Questioni di prospettiva
In termini di offerta politica, come nota Bateman, «le due ali non si distinguono troppo l’una dall’altra. Cambia il modo in cui si portano avanti le battaglie». Il rafforzamento delle frontiere, una stretta sui diritti civili a tutela delle fedi religiose, il contrasto all’inflazione sul versante economico e la creazione di alcune commissioni d’inchiesta sono tutti temi ricorrenti sia per chi sta cercando di far eleggere McCarthy, sia per chi lo sta affossando. «Sembrano esserci solo due differenze: la parte più radicale sostiene compatta Trump nell’affermare che le elezioni del 2020 sono state un furto e, inoltre, pensa di poter dettare un’agenda pur essendo una minoranza».

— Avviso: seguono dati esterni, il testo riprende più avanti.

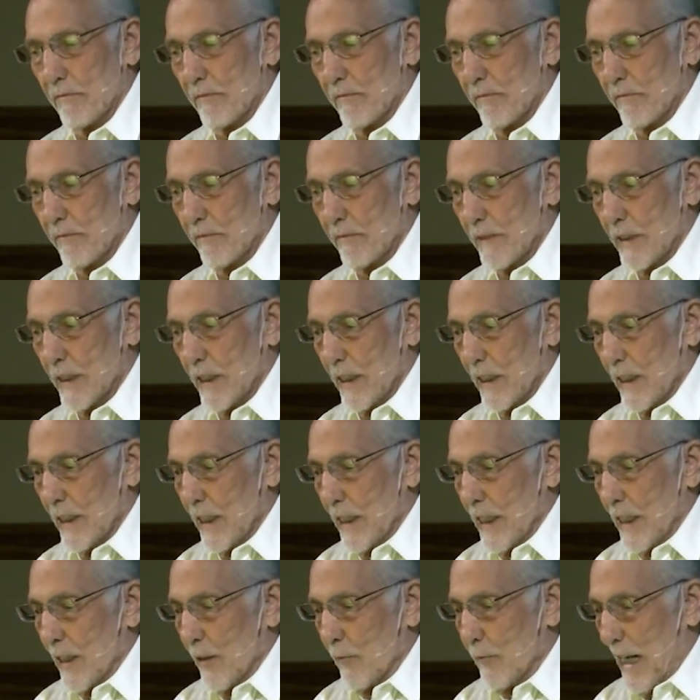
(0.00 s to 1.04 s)

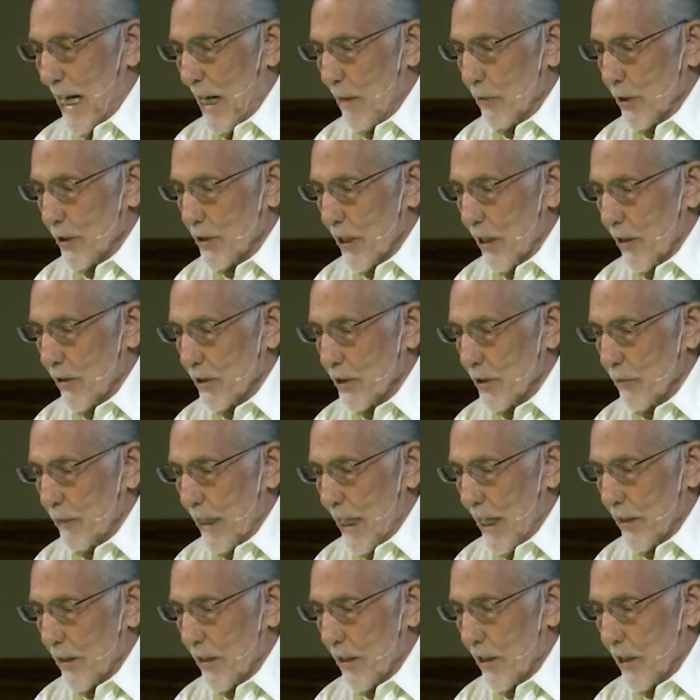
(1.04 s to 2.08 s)
The Bible talks
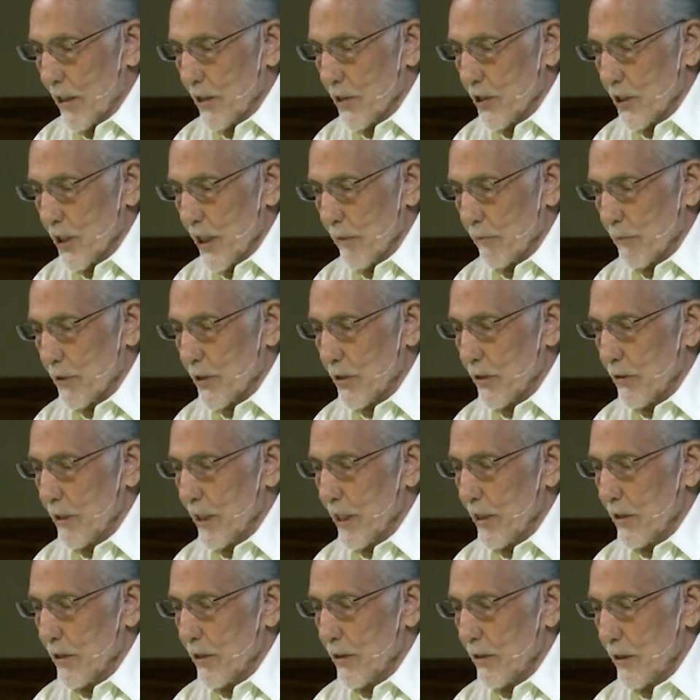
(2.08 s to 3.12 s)
about hardships to
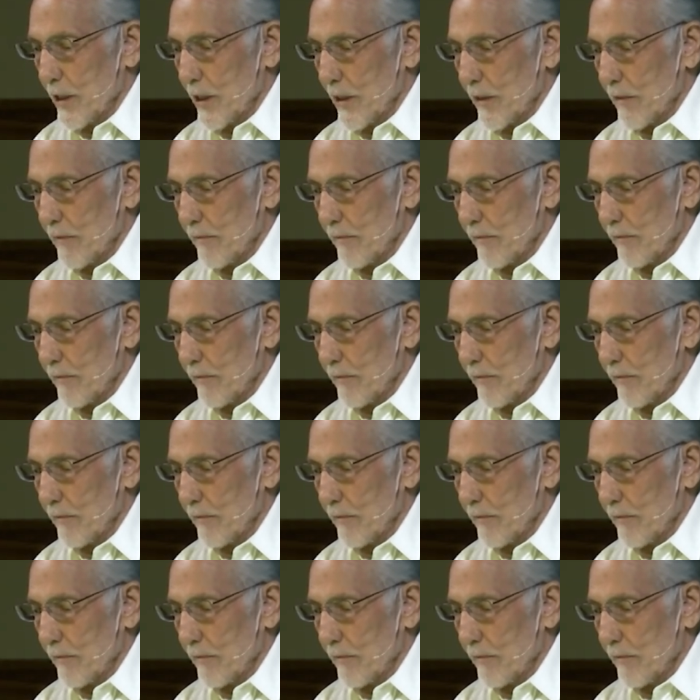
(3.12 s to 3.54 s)
endure,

Il nodo gordiano non è decidere, quindi, la proposta che il partito repubblicano dovrà sostenere, quella è condivisa, ma il modo in cui si porta avanti la propria agenda. «Il Congresso ha fatto passare una legge da 1.7 trilioni di dollari di aiuti senza che noi dessimo il nostro input» È stata chiara la Boebert nel discorso di rifiuto verso McCarthy al termine della sesta votazione. L’approccio da qui al 2024 sarà meno accomodante e la minoranza, comunque vada a finire la questione sulla speakership, tornerà a dare fastidio ai vertici del partito. «Il 118esimo congresso sarà il Congresso dei cittadini e non dei lobbisti» ha twittato la rappresentante del Colorado, sostenuta anche dal collega Matt Gaetz al termine del dodicesimo giro di giostra: «È stato come un accordo matrimoniale: ci sono stati momenti strani, ma siamo contenti di averlo fatto»
Dalla giusta prospettiva sembra che l’obiettivo di Boebert, Gaetz e compagni sia già stato raggiunto. L’imbarbarimento dell’offerta politica, figlio dei quattro anni di presidenza Trump, trova terreno fertile nell’elettorato di destra e McCarthy per essere eletto ha fatto concessioni importanti ai ribelli. Stando ad alcuni studi del Pew Research Center il 66% dei repubblicani crede che ci sia spinti troppo oltre nell’accettazione delle persone transessuali, il 55% di loro vede la legge federale sui matrimoni omosessuali come una cosa negativa e solo il 26% degli elettori conservatori ha fiducia nel fatto che il proprio voto verrà contato lealmente.
Verso il 2024
Dopo sconfitte e spaccature, il partito repubblicano ha bisogno di rinsaldarsi in vista del 2024 dove la lotta per le primarie farà da sfondo alle presidenziali.
Dopo le Midterm, per Trump, non c’è stato il sole. Anzi, la pessima prova di compattezza del partito aumenta le difficoltà dell’ex Presidente in vista delle elezioni. Trump, che aspetta gli sviluppi giudiziari che lo vedono protagonista, non sa ancora chi si troverà di fronte, anche se tutte le strade sembrano portare a Tallahassee, dove a novembre si è reinsediato il governatore Ron DeSantis.
Tutti gli attori delle future primarie si stanno riposizionando, guardando la palude dall’alto. Chi rimane fedele a The Donald, chi ritiene che palude, swamp in inglese, faccia rima con Trump.